Monday, January 21, 2008

The Tipping Point - Malcolm Gladwell

The best way to understand the emergence of fashion trends, the ebb and flow of crime waves, the transformation of unknown books into bestsellers, the rise of teenage smoking, the phenomena of word-of-mouth, or any number of the other mysterious changes that mark everyday life is to view them as epidemics.

Ideas, messages and behaviors spread just like viruses do. These often spread like outbreaks of infectious disease. Just as a single sick person can start an epidemic of flu, so too can a few fare-beaters and graffiti artist fuel a subway crime wave, or a satisfied customer fill the empty tables of a new restaurant. These are social epidemics. The moment they take off, when they reach their critical mass, is the Tipping Point. The Tipping Point is one dramatic moment in an epidemic when everything can change all at once.

Epidemics have three characteristics:
1. contagiousness
2. little causes that can have big effects
3. change happens not gradually but at one dramatic moment

All epidemics have Tipping Points. The world of a Tipping Point is a place where the unexpected becomes expected, where radical change is more than possibility. It is contrary to all our expectations, it is a certainty.

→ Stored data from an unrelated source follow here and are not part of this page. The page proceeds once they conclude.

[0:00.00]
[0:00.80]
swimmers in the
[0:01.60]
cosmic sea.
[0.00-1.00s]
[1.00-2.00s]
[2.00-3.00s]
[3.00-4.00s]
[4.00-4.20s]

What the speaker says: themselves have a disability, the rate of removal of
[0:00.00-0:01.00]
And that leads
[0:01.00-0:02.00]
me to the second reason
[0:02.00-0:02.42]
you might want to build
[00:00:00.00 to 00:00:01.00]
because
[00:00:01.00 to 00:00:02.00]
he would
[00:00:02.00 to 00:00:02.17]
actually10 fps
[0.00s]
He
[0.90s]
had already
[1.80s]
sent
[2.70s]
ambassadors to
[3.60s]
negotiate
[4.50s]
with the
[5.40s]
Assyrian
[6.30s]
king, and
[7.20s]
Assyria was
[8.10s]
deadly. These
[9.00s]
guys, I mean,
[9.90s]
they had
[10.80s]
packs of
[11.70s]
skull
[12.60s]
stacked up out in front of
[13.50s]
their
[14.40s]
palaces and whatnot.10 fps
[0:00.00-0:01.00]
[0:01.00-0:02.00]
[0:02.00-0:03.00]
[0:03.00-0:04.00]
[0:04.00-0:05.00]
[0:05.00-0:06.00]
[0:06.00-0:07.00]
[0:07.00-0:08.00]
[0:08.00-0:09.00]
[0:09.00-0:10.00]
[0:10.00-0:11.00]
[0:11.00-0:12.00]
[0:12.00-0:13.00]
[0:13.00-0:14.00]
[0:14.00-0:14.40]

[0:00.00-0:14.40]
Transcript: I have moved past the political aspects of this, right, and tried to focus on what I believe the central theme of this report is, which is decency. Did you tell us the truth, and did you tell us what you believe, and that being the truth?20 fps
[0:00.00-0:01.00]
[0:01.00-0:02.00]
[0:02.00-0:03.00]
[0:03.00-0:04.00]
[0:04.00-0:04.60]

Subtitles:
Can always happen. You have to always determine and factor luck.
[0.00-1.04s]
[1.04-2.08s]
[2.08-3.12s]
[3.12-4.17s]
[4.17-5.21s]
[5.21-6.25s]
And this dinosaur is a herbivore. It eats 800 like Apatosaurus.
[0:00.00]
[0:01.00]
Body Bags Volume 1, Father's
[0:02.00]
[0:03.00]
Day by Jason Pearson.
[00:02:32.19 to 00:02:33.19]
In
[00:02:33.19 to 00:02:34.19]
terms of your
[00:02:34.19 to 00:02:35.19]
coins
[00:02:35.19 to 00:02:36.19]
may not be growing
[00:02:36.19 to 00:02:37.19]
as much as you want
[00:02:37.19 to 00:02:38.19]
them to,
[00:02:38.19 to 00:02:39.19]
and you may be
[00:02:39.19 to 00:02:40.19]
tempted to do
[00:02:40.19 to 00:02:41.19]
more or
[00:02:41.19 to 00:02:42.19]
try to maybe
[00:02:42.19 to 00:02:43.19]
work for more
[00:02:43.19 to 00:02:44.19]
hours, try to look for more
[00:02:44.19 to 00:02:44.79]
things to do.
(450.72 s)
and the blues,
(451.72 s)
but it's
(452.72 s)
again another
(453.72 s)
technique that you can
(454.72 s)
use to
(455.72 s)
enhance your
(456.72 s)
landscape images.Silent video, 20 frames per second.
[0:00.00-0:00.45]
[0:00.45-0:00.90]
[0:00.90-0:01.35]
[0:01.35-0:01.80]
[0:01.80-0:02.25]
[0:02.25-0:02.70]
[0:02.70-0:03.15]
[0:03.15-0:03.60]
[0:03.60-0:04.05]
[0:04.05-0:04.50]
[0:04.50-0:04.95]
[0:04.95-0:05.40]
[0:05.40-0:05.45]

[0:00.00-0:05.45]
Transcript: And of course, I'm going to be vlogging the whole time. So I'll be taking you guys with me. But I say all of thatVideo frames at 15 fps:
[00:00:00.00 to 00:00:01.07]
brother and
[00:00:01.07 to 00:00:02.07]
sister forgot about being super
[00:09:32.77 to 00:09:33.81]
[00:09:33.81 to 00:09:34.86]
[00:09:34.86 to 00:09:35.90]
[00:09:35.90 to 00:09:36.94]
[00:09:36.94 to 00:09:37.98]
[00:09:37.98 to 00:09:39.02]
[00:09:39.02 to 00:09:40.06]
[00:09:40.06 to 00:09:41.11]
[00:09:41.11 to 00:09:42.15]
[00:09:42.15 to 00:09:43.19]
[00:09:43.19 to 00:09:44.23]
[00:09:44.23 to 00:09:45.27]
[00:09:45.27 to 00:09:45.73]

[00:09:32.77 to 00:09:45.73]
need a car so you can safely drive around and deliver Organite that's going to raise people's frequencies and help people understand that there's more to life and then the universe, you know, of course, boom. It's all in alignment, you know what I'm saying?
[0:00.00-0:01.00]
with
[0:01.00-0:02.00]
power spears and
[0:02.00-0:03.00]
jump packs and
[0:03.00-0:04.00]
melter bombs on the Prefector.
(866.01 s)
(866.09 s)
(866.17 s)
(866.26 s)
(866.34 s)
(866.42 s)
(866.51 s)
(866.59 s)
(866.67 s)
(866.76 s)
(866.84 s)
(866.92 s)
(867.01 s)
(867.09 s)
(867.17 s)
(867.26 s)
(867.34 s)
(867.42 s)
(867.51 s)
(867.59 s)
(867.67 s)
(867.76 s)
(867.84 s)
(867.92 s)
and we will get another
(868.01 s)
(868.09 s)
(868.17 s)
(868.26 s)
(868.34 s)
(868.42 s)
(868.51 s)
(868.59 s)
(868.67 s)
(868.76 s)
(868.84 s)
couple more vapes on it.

Chapter 1: The Three Rules of Epidemics

Epidemics are a function of:
1. the people who transmit infectious agents
2. the infectious agent itself
3. the environment in which the infectious agent is operating

One critical factor in epidemics is the nature of the messenger. The message itself is something that can be passed on and tip simply if associated with a particular kind of person. The Law of the Few suggests that what we think of as inner states – preferences and emotions are powerfully and imperceptibly influenced by seemingly inconsequential personal influences.

In epidemics, the content of the message matters too. The Stickiness Factor is the specific quality of the message, food, or movie, or product that makes them "sticky" or memorable.

The power of Context says that human beings are a lot more sensitive to their environment than they may seem.


Chapter 2: The Law of the Few

Success of any kind of social epidemic is heavily dependent on the involvement of people with a rare set of social gifts. The Law of The Few says that there are exceptional people out there who are capable of starting social epidemics, and can make it tip.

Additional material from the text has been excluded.